In January 2015, that commitment was delivered as “The Wellbeing of Future Generations (Wales) Act” passed into law. Legislation demonstrates commitment. Prior to my introducing the legislation on recycling which has seen Wales come from behind to outperform the rest of the UK, we had voluntary agreements and targets with the local authorities; prior to my introduction of our carrier bag charge, the retailers’ voluntary agreements couldn’t reduce bag use by 50%; the charge reduced it immediately by 90%, has brought much needed income to the voluntary sector and only this week a survey found 74% of people of Wales in support. Some things need legislation, because they are of wide public benefit but will not be achieved by individual action without a legal basis – smoking and seatbelt legislation come to mind.

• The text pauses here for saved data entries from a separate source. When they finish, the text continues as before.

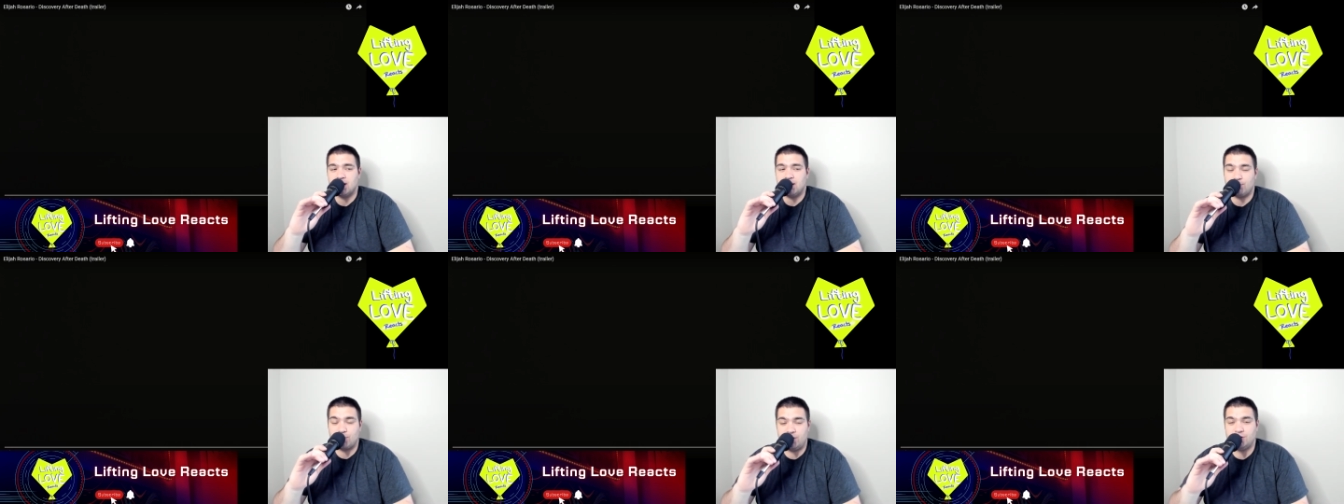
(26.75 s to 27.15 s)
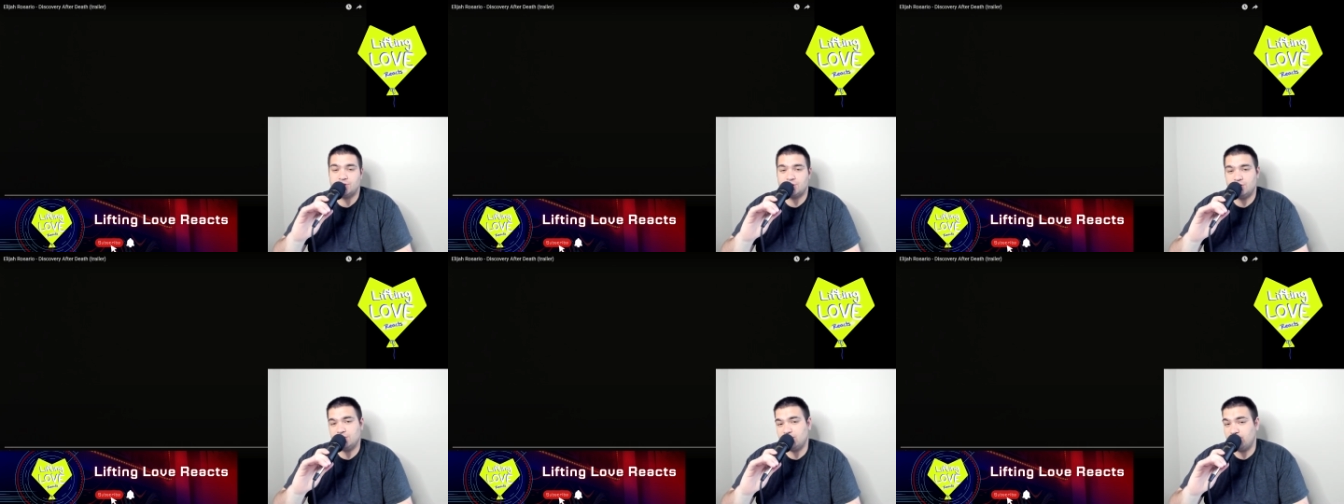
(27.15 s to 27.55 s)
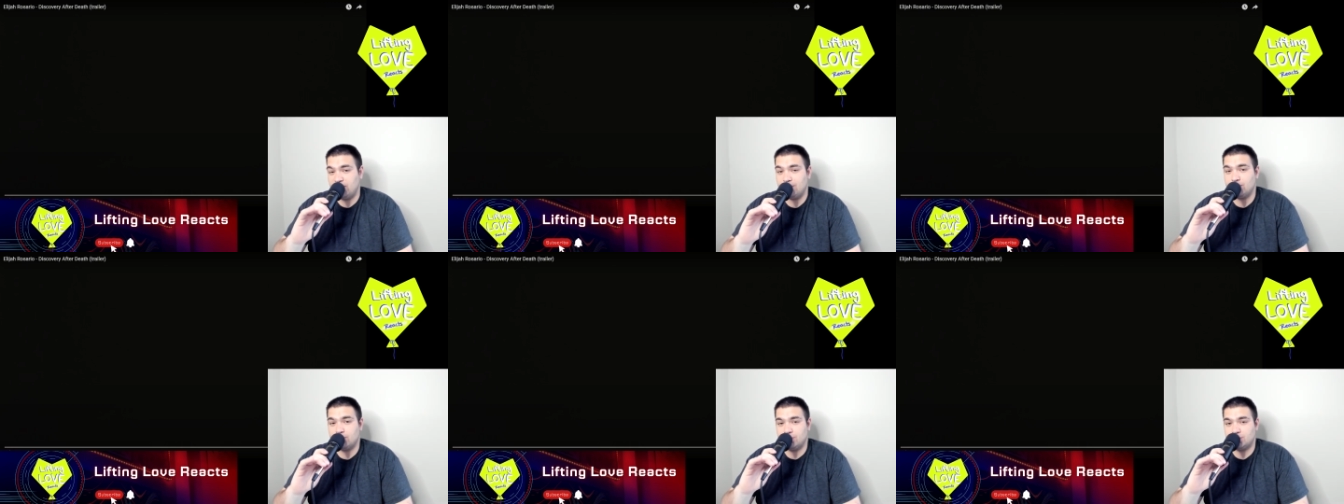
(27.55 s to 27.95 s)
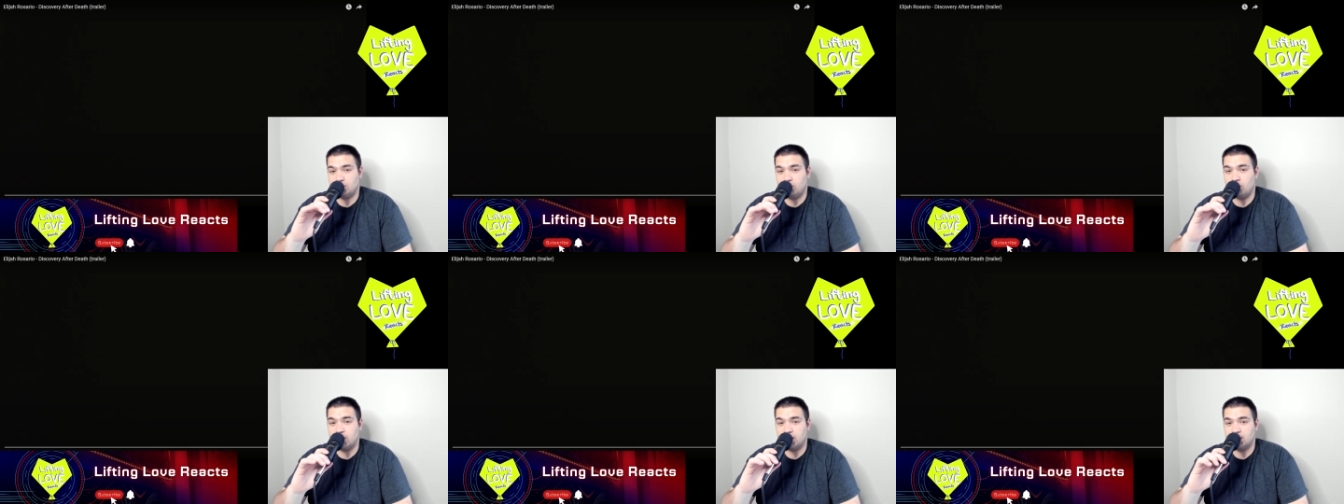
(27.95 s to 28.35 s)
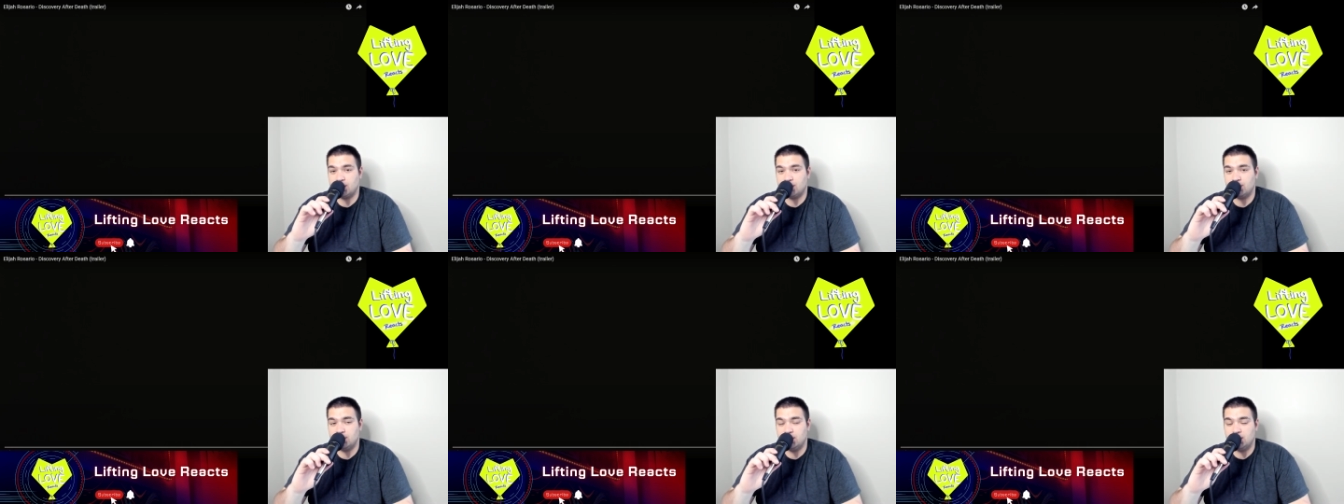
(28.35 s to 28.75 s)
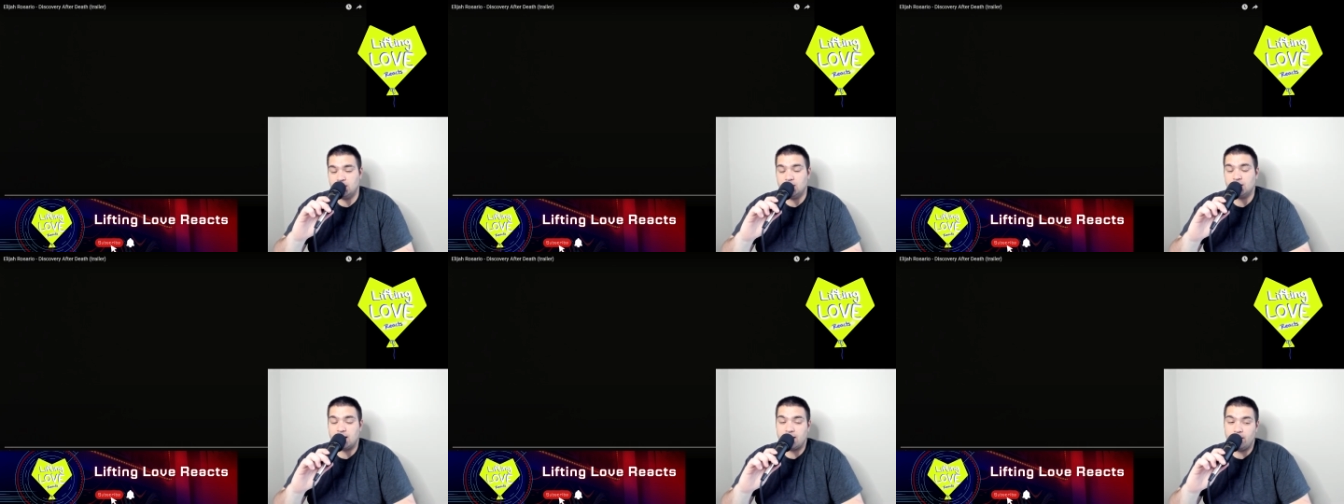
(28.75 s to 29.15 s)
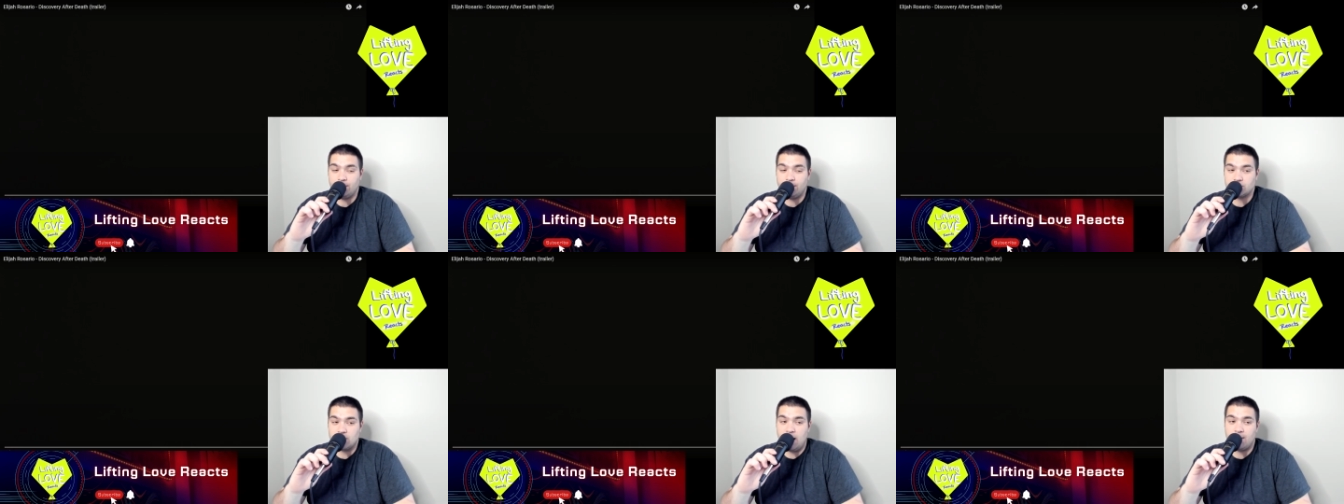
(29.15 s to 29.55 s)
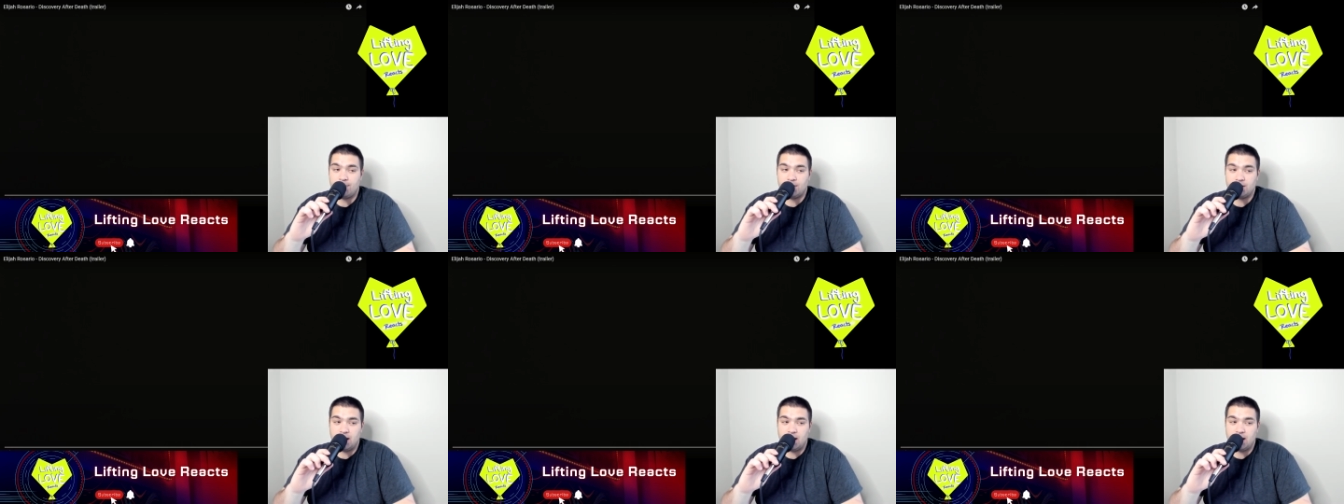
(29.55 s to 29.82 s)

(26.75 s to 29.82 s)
Pretty sure it's February 20th that he'll be dropping.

If sustainability is our best defence, it needs to be championed by politicians and supported and protected by the law. When times are fiscally tough, public services retreat to the delivery of their statutory responsibilities. Making the future more resilient for people and planet seems to me to be at the heart of responsible government at all levels. The Wellbeing of Future Generations Act has created meaningful legal obligations, supported by monitoring and review mechanisms which impose significant consequences for failure. The Act now needs to be at the heart of the democratic process in Wales; the big vision of a sustainable future that helps the Government take decisions that are consistent with its principles. The Act comes into force in April 2016, a month before the Assembly elections. It will be interesting to see how all parties wrestle with their new obligations to look after the interests of future generations – after all, if governments won’t, who else will?